STADIO OLIMPICO (Rome): It’s not time to pop open the celebratory prosecco quite yet, but the Italy Men’s National Team will go home feeling a weight has lifted after a night of exorcising their demons in the Eternal City.
Recent years have hardened Azzurri fans to the pains of a botched qualifying campaign, but Friday’s 5-2 win might heal a few of the scars that North Macedonia opened last year with that World Cup playoff shock.

Fast forward 18 months, one coaching change and plenty more besides, and Italy finally managed to beat their Balkan visitors as comfortably as they expected to on that fateful night in Palermo – with some nervy moments thrown in for good measure.
A draw will now do for Italy in their final qualifier against Ukraine in Leverkusen on Monday, while there is also a worst-case-scenario playoff route open to them thanks to their Nations League performance.
For Luciano Spalletti, a night of satisfying positives will be tempered by a second-half performance where the visitors managed to claw their way back into the game.
His side dominated 70% possession and were already 3-0 up by the break thanks to a Matteo Darmian header and a brace from the electric Federico Chiesa.
But that deficit was cut to one by a Jani Atanasov double before Giacomo Raspadori and Stephan El Shaarawy struck in the final 10 minutes to provide sweet relief.
Chiesa‘s virtuoso performance was critical and came despite suffering a knee-to-knee clash inside the opening two minutes, a worrying sight given his injury record.
However, it was the unlikely figure of Darmian who turned on the goal tap, as the unmarked Inter wing-back headed in from a corner in the 17th minute.
Raspadori, the latest Italian to audition for the centre-forward role, thought he had added a superb second soon after when he raced onto a Jorginho through ball and dinked a finish into the bottom corner, but the flag was up for offside.
Italy‘s dominance in possession was not wasted as they were proactive in their attacking, moving the ball forward quickly and committing men to overlaps to stretch a five-man Macedonian backline.
Chiesa was at the heart of it all, creating chances for himself and others with his restless movement, but there would be a moment of turmoil before the winger broke his duck for the night.

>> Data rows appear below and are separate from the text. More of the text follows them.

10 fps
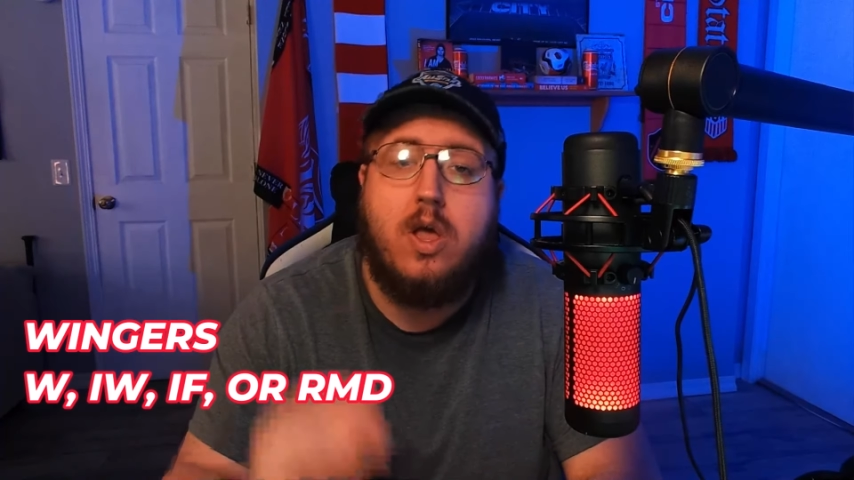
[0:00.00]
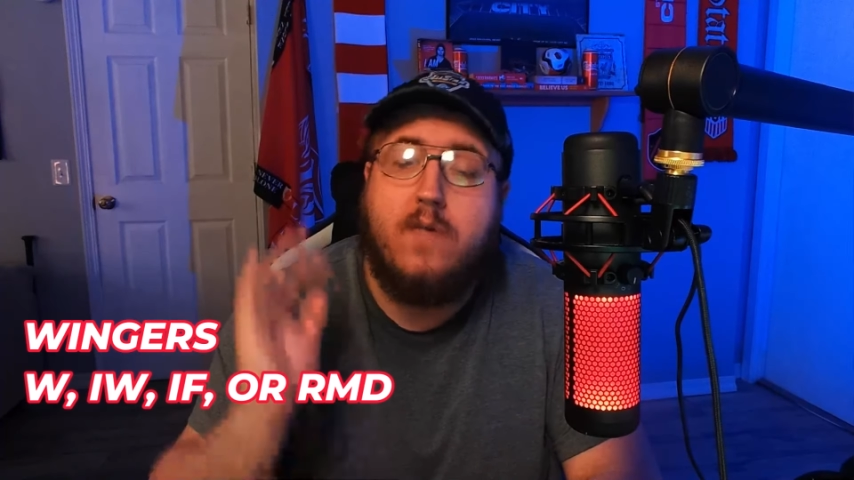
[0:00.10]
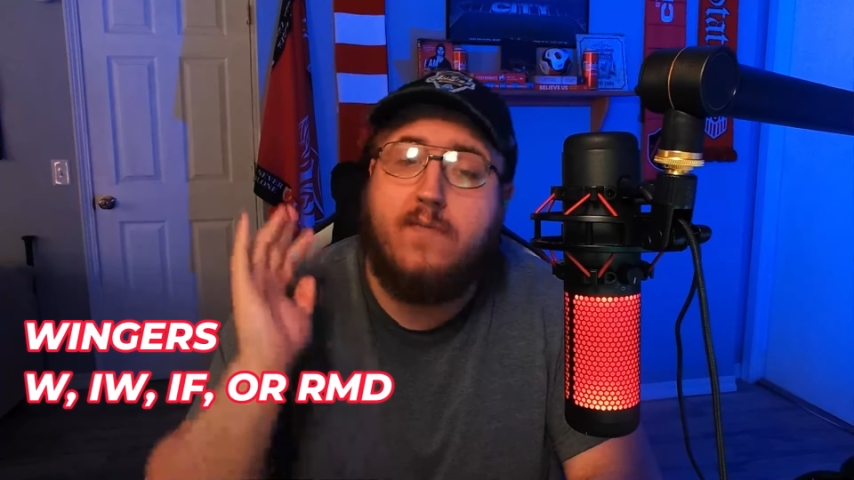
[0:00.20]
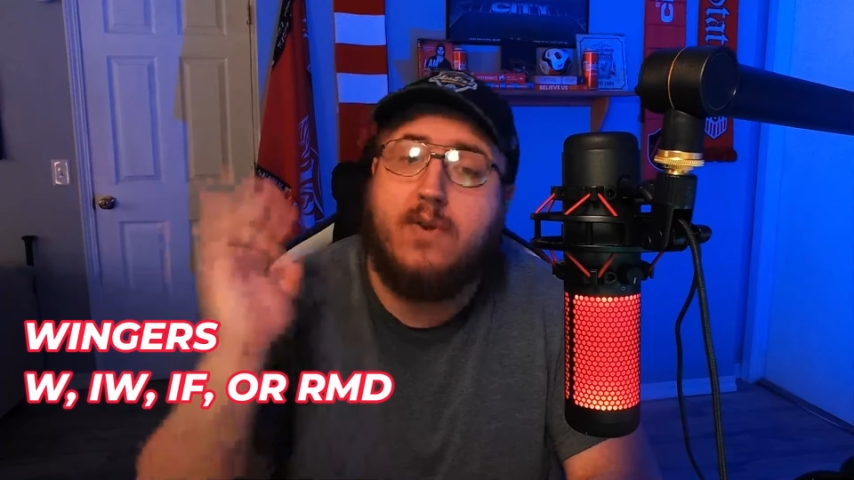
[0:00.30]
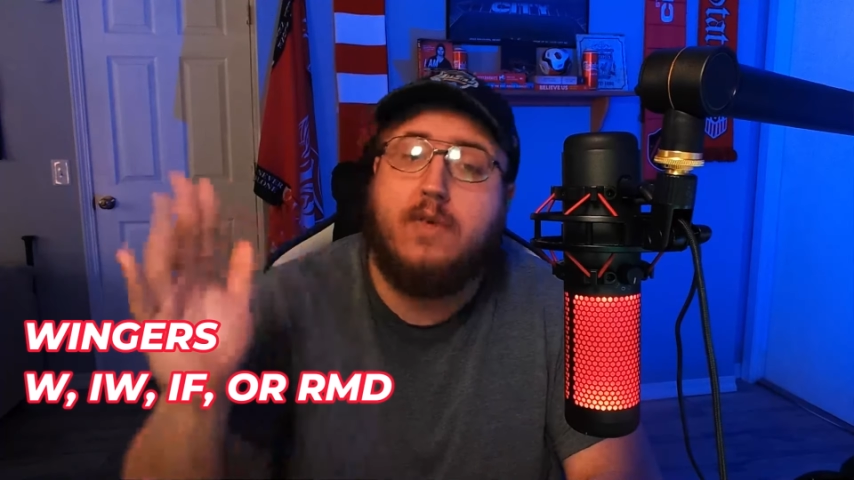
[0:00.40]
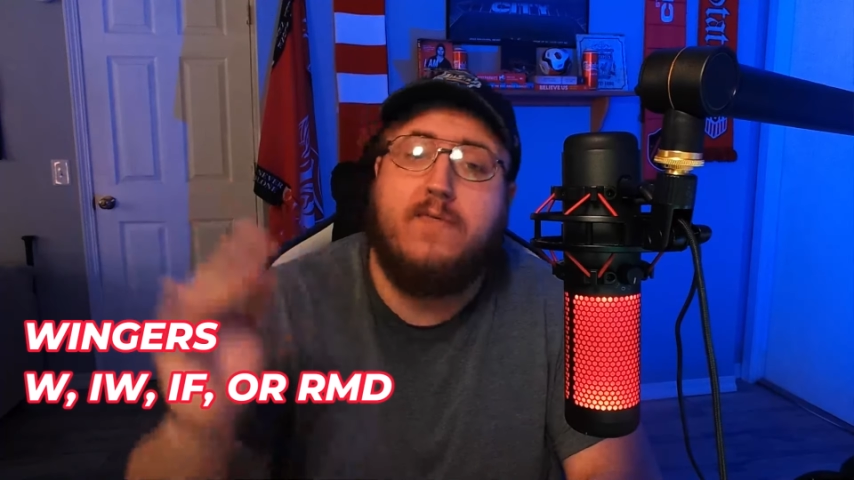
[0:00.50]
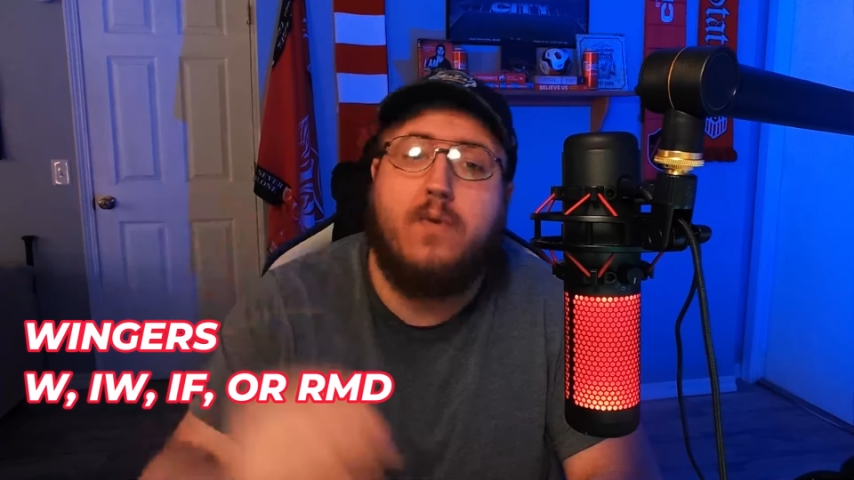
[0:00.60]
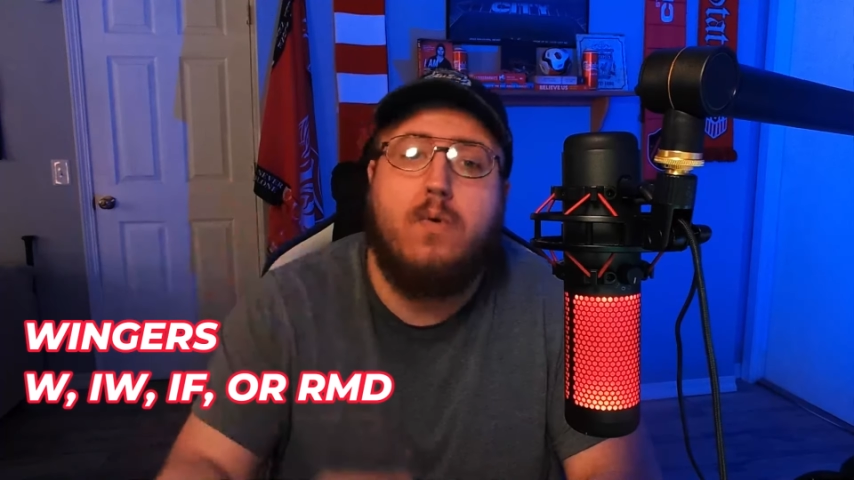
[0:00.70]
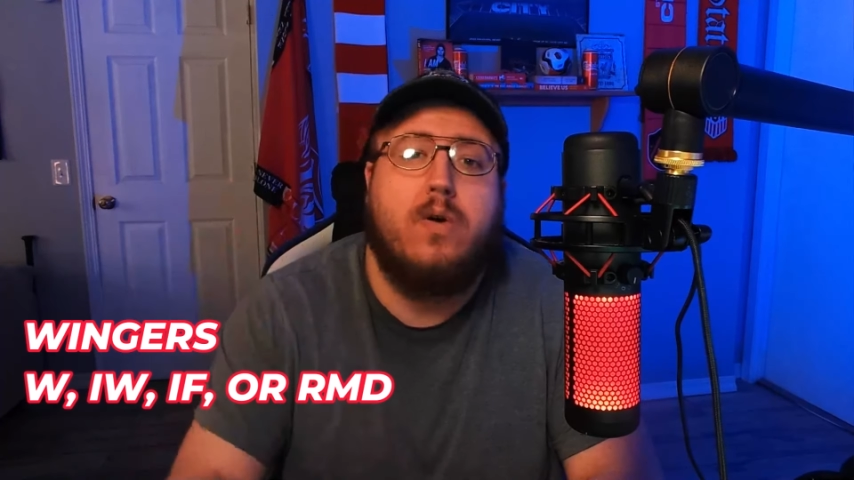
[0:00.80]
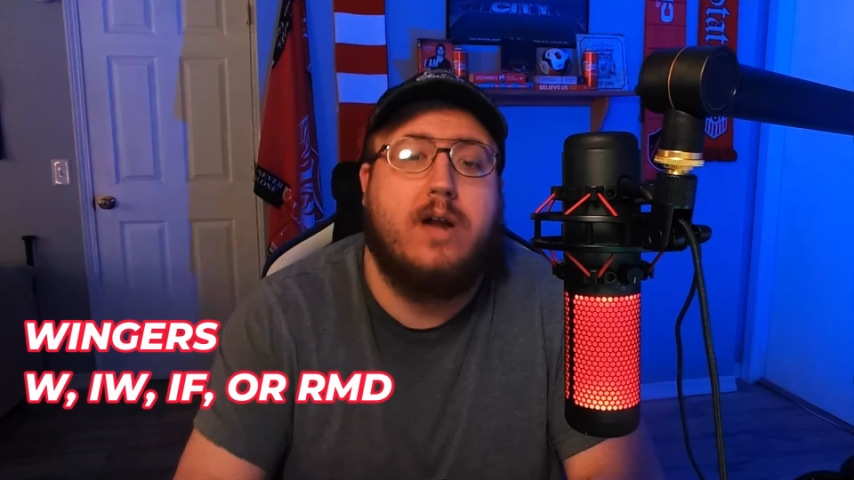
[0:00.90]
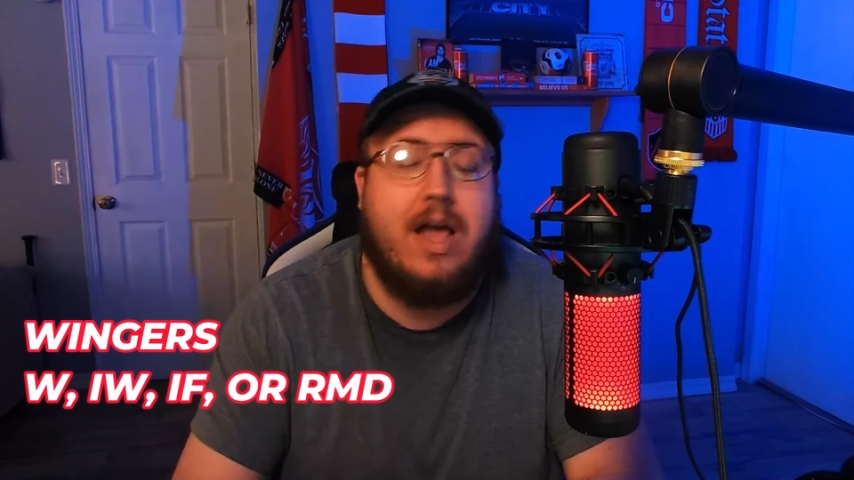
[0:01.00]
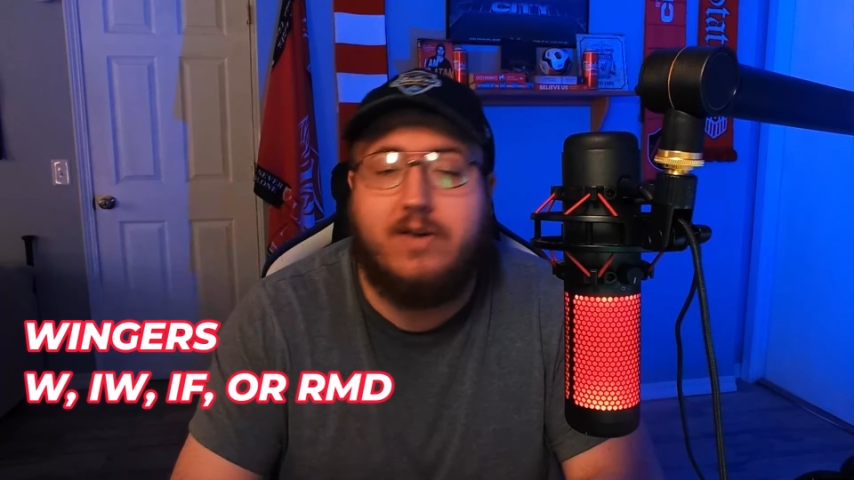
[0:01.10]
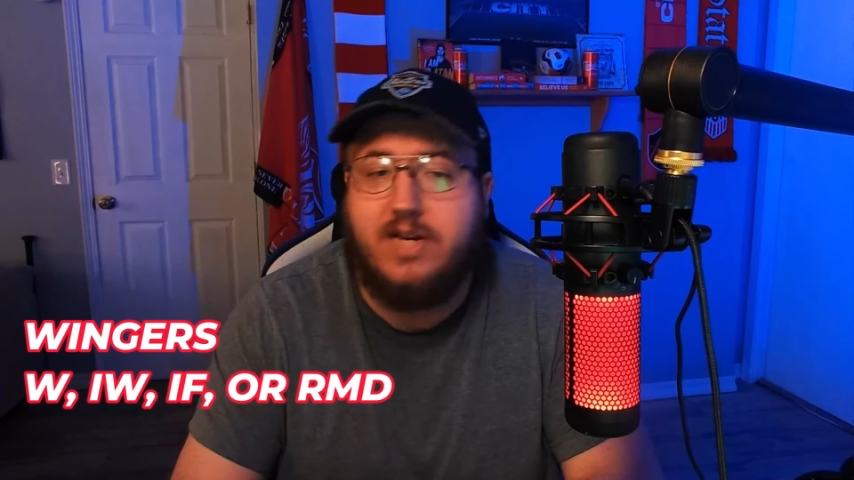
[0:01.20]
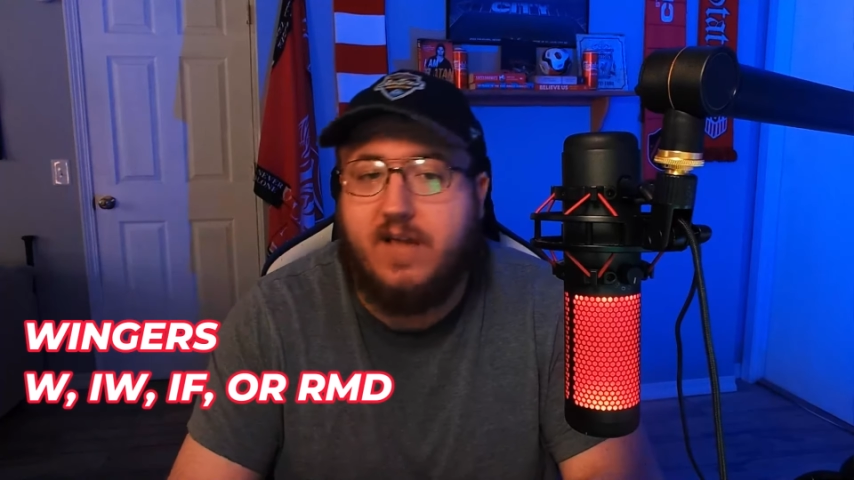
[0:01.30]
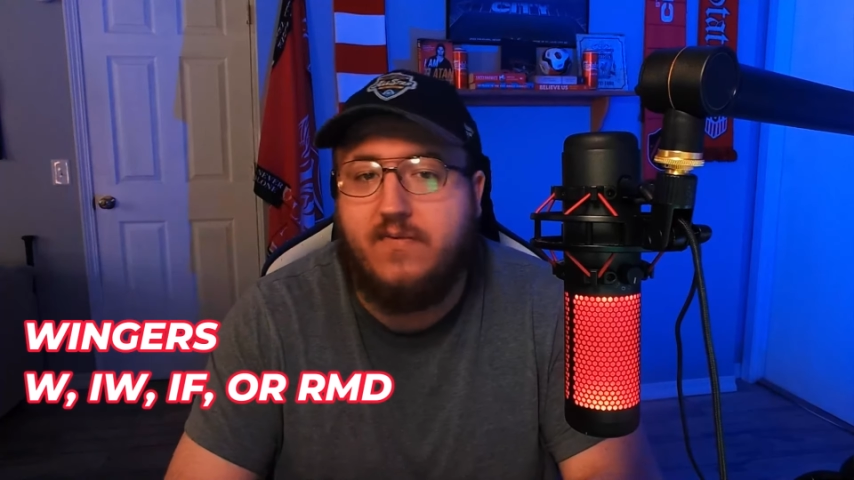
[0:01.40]
Further forward, I would
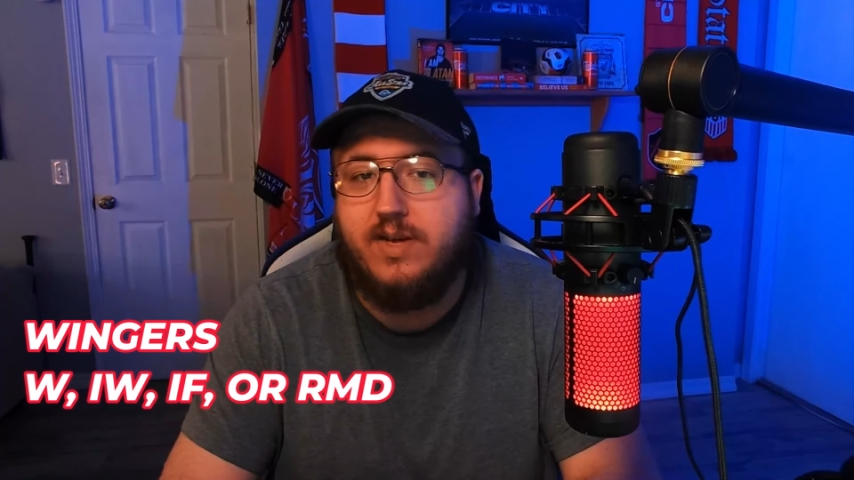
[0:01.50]
definitely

A handball in the box earned Italy a penalty five minutes before the break, which Spalletti said before the game he would “expect Jorginho to take” should it arrive despite the midfielder’s record of two costly misses in a row against Switzerland during the fateful World Cup qualifying campaign.
Everyone in the stands knew the context, but the decision of the home fans to chant “ooooh” in crescendo as Jorginho took his run-up was perhaps misjudged, as the midfielder skipped, shot and had his effort saved by Stole Dimitrievski to a chorus of boos.
It was a nightmare scenario for Jorginho on his first start for the national team since June, but he had Chiesa to thank for instantly dissolving any potential tension by battering a 25-yard shot into the bottom corner a minute later.
On the brink of half-time, things got even better for the Juventus star when an ambitious effort took a wicked deflection off a defender and looped beyond the rooted Dimitrievski.
The North Macedonian keeper was lively to deny Raspadori early in the second half, before one of the visitors’ three half-time changes gave them a lifeline out of nowhere as Jani Atanasov glanced a header past Gianluigi Donnarumma.
The impressive Dimitrievski denied both Giacomo Bonaventura and Darmian from point-blank range to keep it a two-goal game, the latter seemingly having spent the last week watching videos of Cafu in preparation for his night in Rome.
But just as things seemed to be trundling towards a conclusion, Atanasov decided to have a pop from range and his effort took a deflection off Francesco Acerbi before flying into the net.
With one goal in it and 15 minutes left on the clock, a game that had seemed the most routine of wins was suddenly hanging in the balance and a blanket of nervousness settled over the Olimpico crowd.
Enter Raspadori, who made a darting run to meet Nicolo Barella‘s pass – the Inter man’s second assist of the night – to fire low into the bottom corner off his left foot and get the tricolor flags waving once more.
Things got even better for the home crowd when substitute El Shaarawy, a favourite of the Roma-supporting contingent in the crowd, lashed home a fifth in stoppage time to restore a three-goal advantage and give Italy the handsome margin of victory they ultimately deserved.